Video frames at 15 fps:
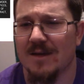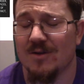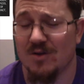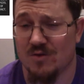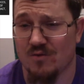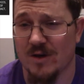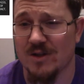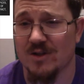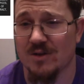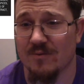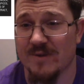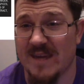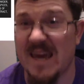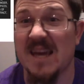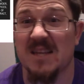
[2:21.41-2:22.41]

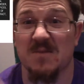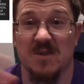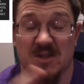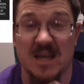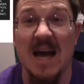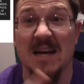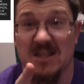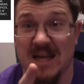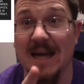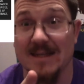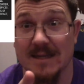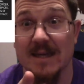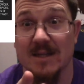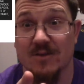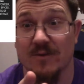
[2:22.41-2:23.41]
nutritional yeast, which actually
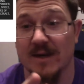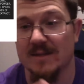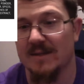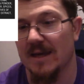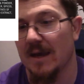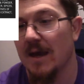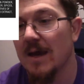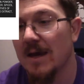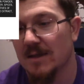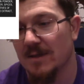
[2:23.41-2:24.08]
that's interesting.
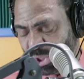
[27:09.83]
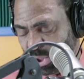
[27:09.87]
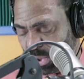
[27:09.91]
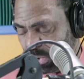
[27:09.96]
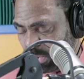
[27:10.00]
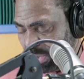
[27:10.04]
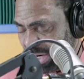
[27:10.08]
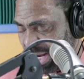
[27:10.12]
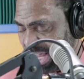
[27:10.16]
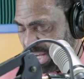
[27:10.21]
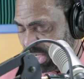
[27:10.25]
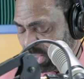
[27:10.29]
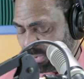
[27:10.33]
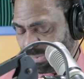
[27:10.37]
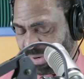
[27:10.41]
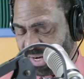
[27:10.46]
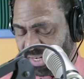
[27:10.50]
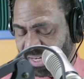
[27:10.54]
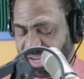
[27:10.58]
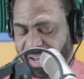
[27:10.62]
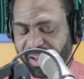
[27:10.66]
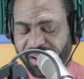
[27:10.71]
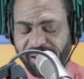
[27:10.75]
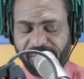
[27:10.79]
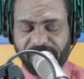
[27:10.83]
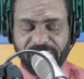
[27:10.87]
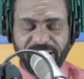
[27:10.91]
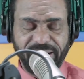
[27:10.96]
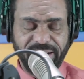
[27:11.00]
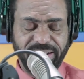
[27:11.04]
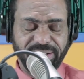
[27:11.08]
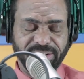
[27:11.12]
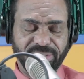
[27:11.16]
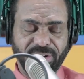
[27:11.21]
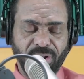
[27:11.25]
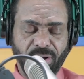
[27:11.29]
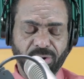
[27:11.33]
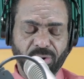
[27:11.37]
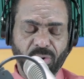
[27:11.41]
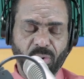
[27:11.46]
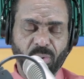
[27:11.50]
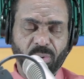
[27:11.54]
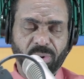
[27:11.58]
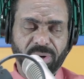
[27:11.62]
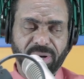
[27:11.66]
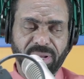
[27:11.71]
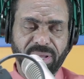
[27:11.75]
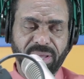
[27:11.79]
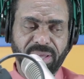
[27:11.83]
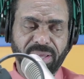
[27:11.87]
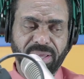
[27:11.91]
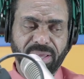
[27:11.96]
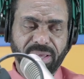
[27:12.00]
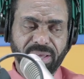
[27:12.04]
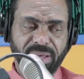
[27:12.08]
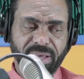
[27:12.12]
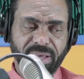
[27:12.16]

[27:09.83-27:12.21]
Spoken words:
to an aspect that is not only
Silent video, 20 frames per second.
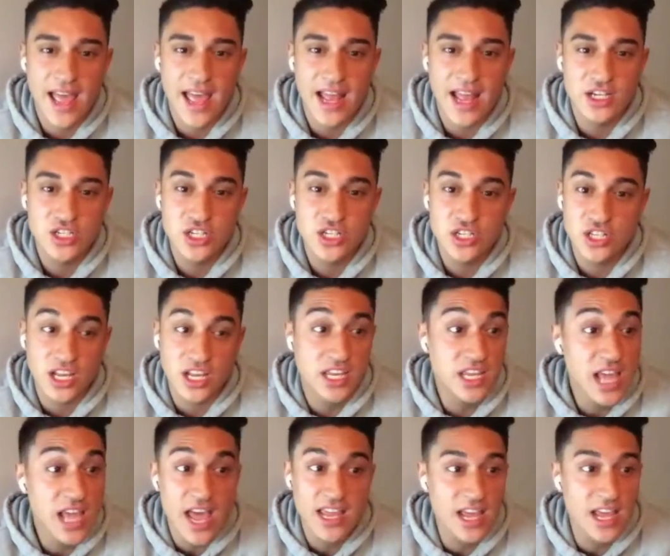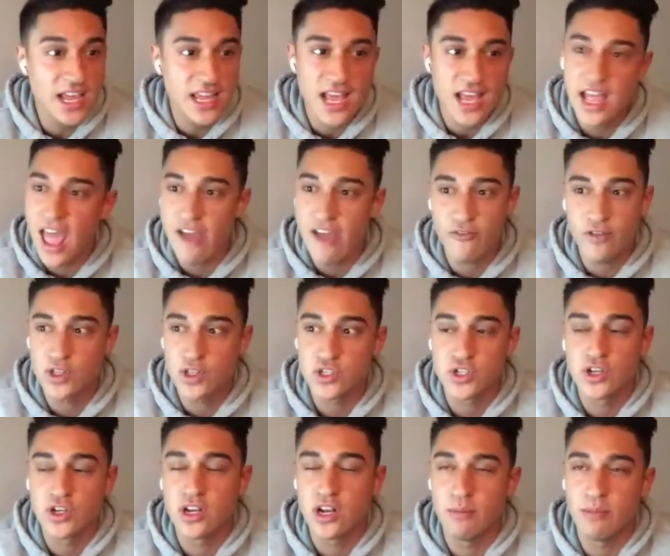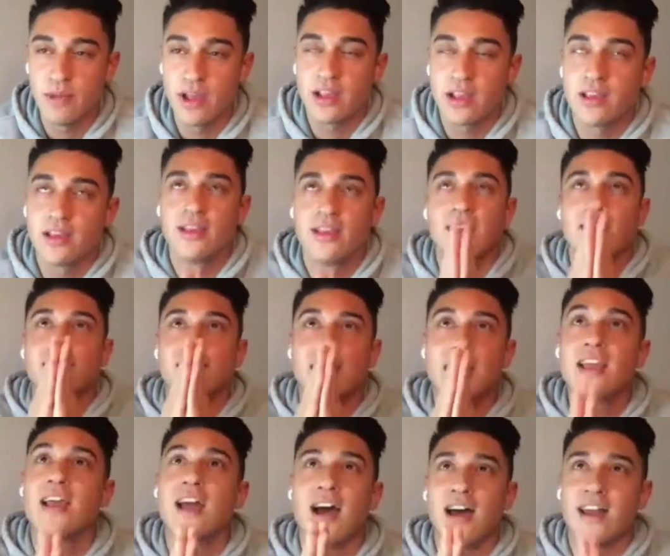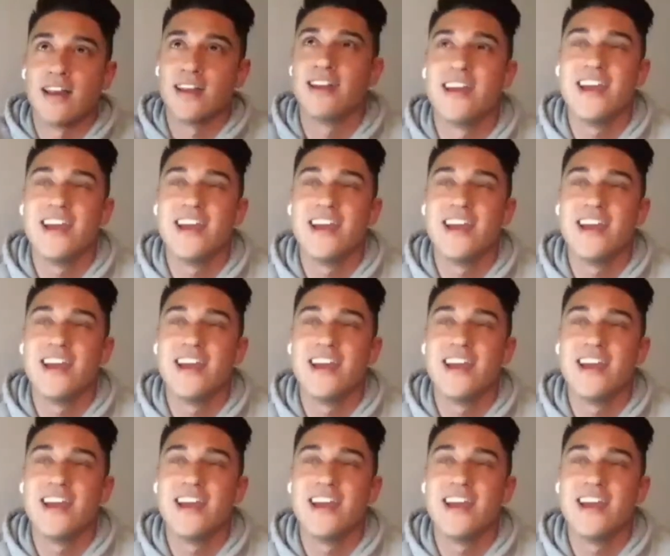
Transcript: And she's like, yeah, everything's good. I'm like, thank God.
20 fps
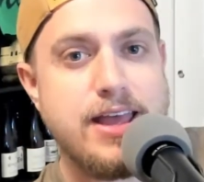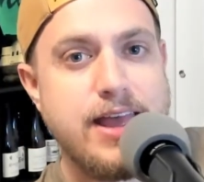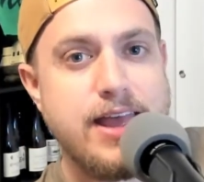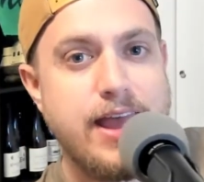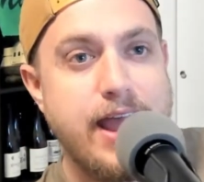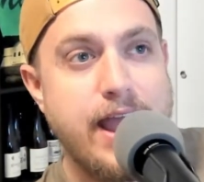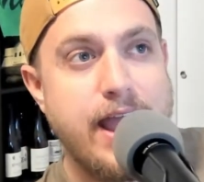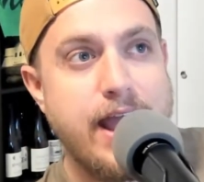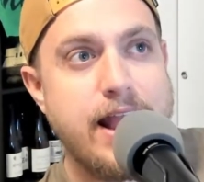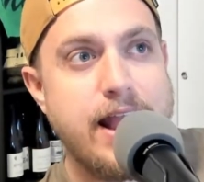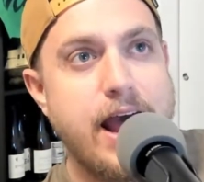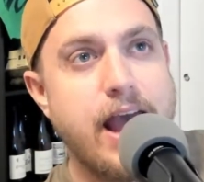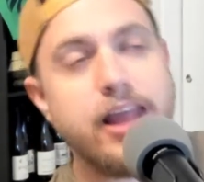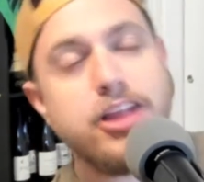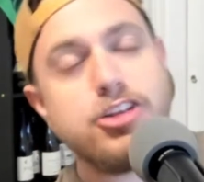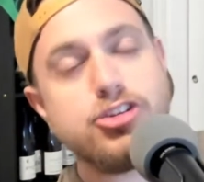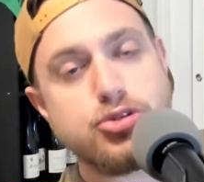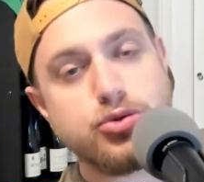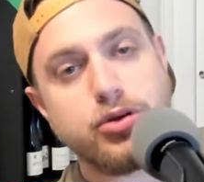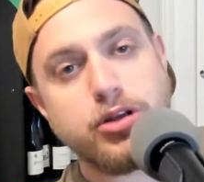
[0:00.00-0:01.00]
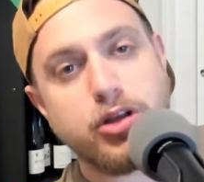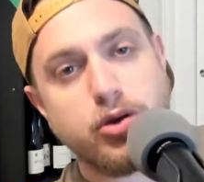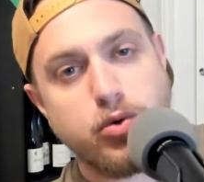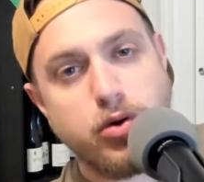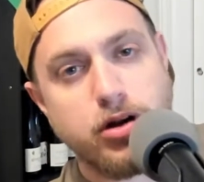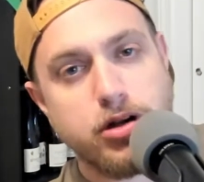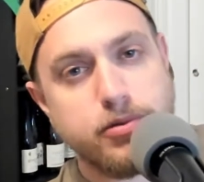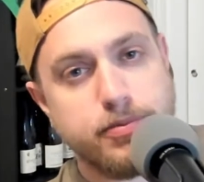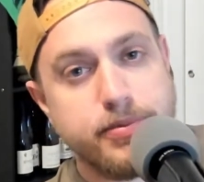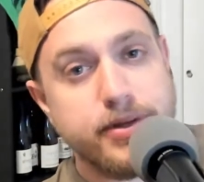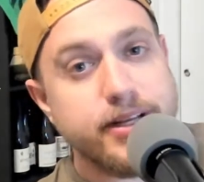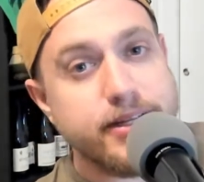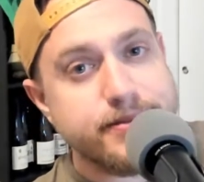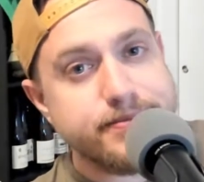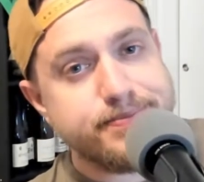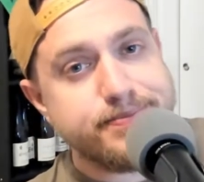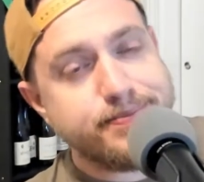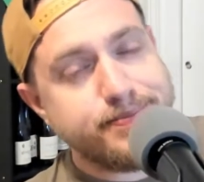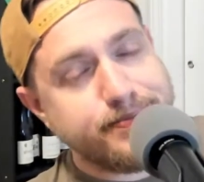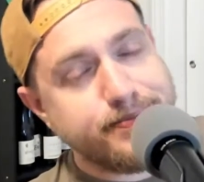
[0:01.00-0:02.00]
and I enjoy it quite a bit.
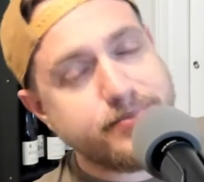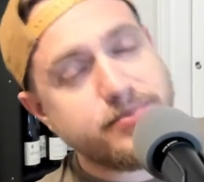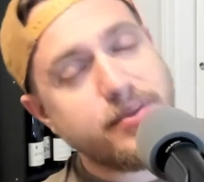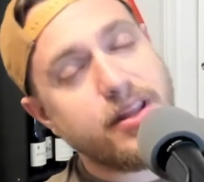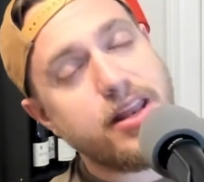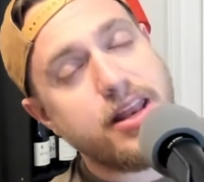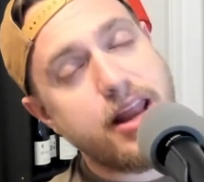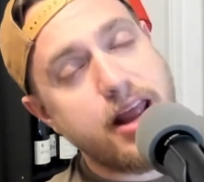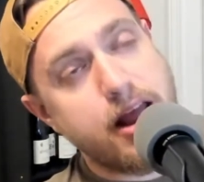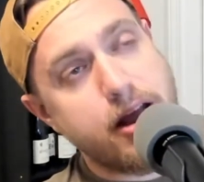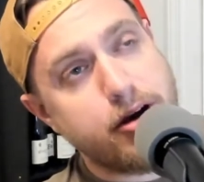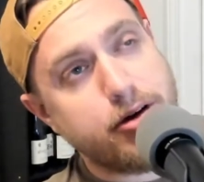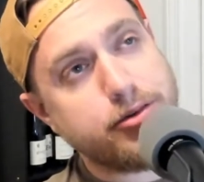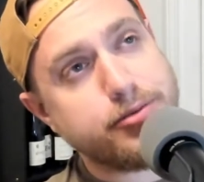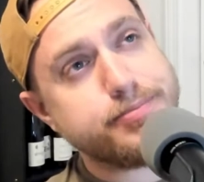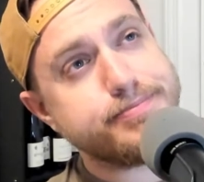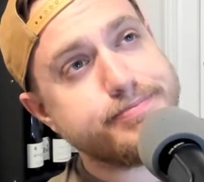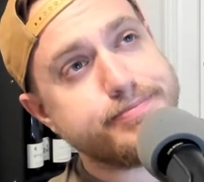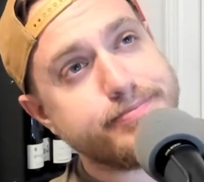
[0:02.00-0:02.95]
Now,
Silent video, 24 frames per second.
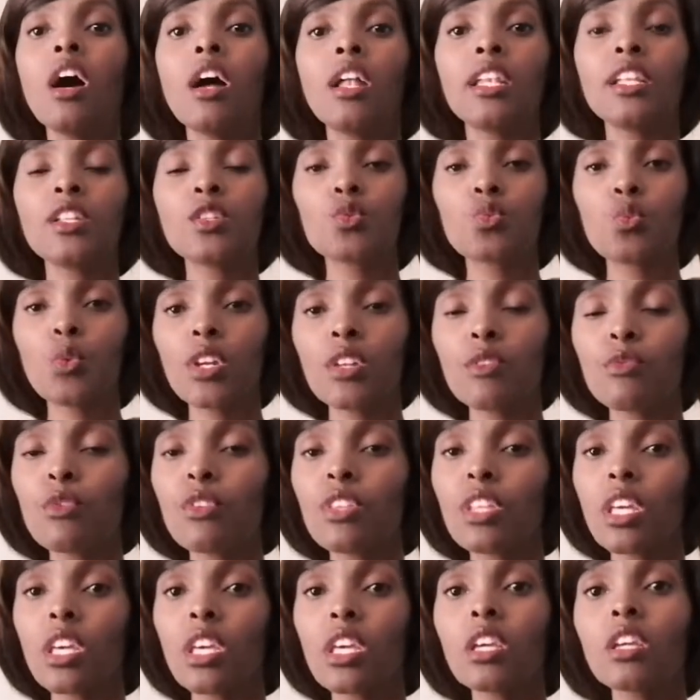Let's wait for
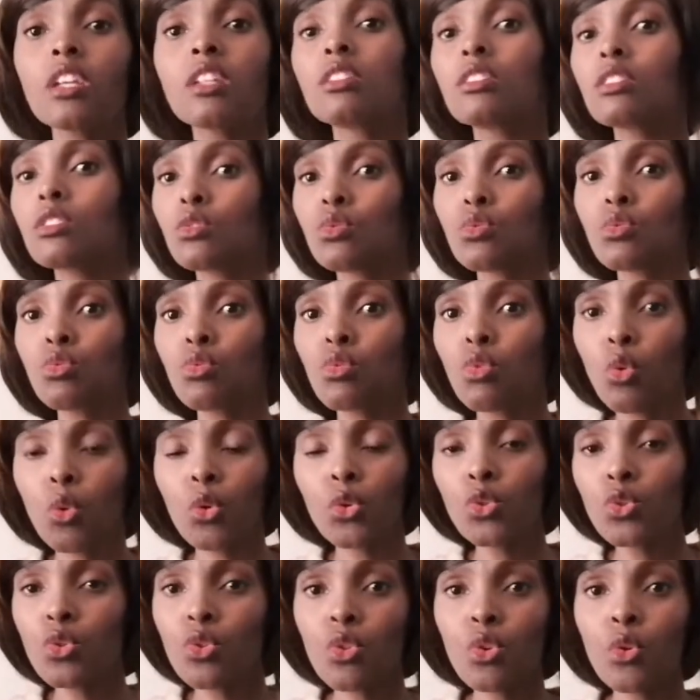the kids to go
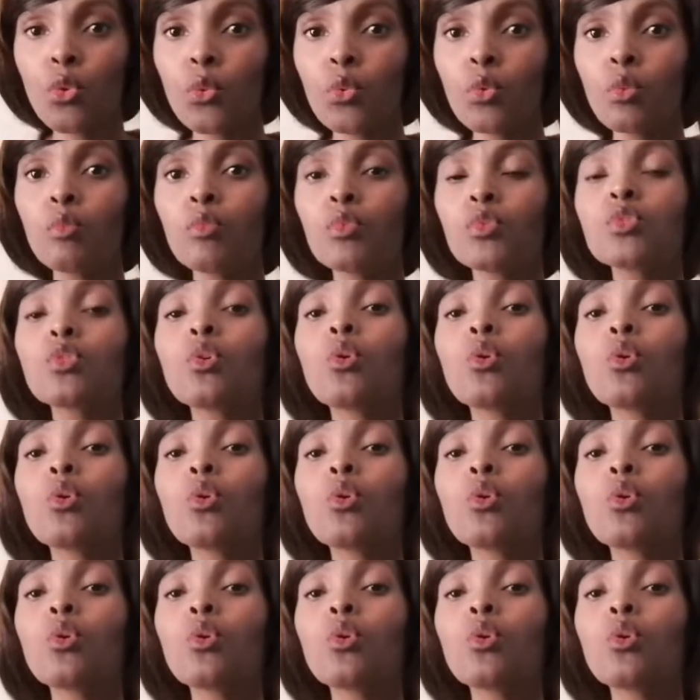to their rooms,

────

_WHAT TO DO:_ Give the data above again in full and unchanged, skipping the pictures.

_REPLY TO THE EXERCISE:_
Video frames at 15 fps:
[2:21.41-2:22.41]

[2:22.41-2:23.41]
nutritional yeast, which actually
[2:23.41-2:24.08]
that's interesting.
[27:09.83]
[27:09.87]
[27:09.91]
[27:09.96]
[27:10.00]
[27:10.04]
[27:10.08]
[27:10.12]
[27:10.16]
[27:10.21]
[27:10.25]
[27:10.29]
[27:10.33]
[27:10.37]
[27:10.41]
[27:10.46]
[27:10.50]
[27:10.54]
[27:10.58]
[27:10.62]
[27:10.66]
[27:10.71]
[27:10.75]
[27:10.79]
[27:10.83]
[27:10.87]
[27:10.91]
[27:10.96]
[27:11.00]
[27:11.04]
[27:11.08]
[27:11.12]
[27:11.16]
[27:11.21]
[27:11.25]
[27:11.29]
[27:11.33]
[27:11.37]
[27:11.41]
[27:11.46]
[27:11.50]
[27:11.54]
[27:11.58]
[27:11.62]
[27:11.66]
[27:11.71]
[27:11.75]
[27:11.79]
[27:11.83]
[27:11.87]
[27:11.91]
[27:11.96]
[27:12.00]
[27:12.04]
[27:12.08]
[27:12.12]
[27:12.16]

[27:09.83-27:12.21]
Spoken words:
to an aspect that is not only
Silent video, 20 frames per second.
Transcript: And she's like, yeah, everything's good. I'm like, thank God.
20 fps
[0:00.00-0:01.00]
[0:01.00-0:02.00]
and I enjoy it quite a bit.
[0:02.00-0:02.95]
Now,
Silent video, 24 frames per second.
Let's wait for
the kids to go
to their rooms,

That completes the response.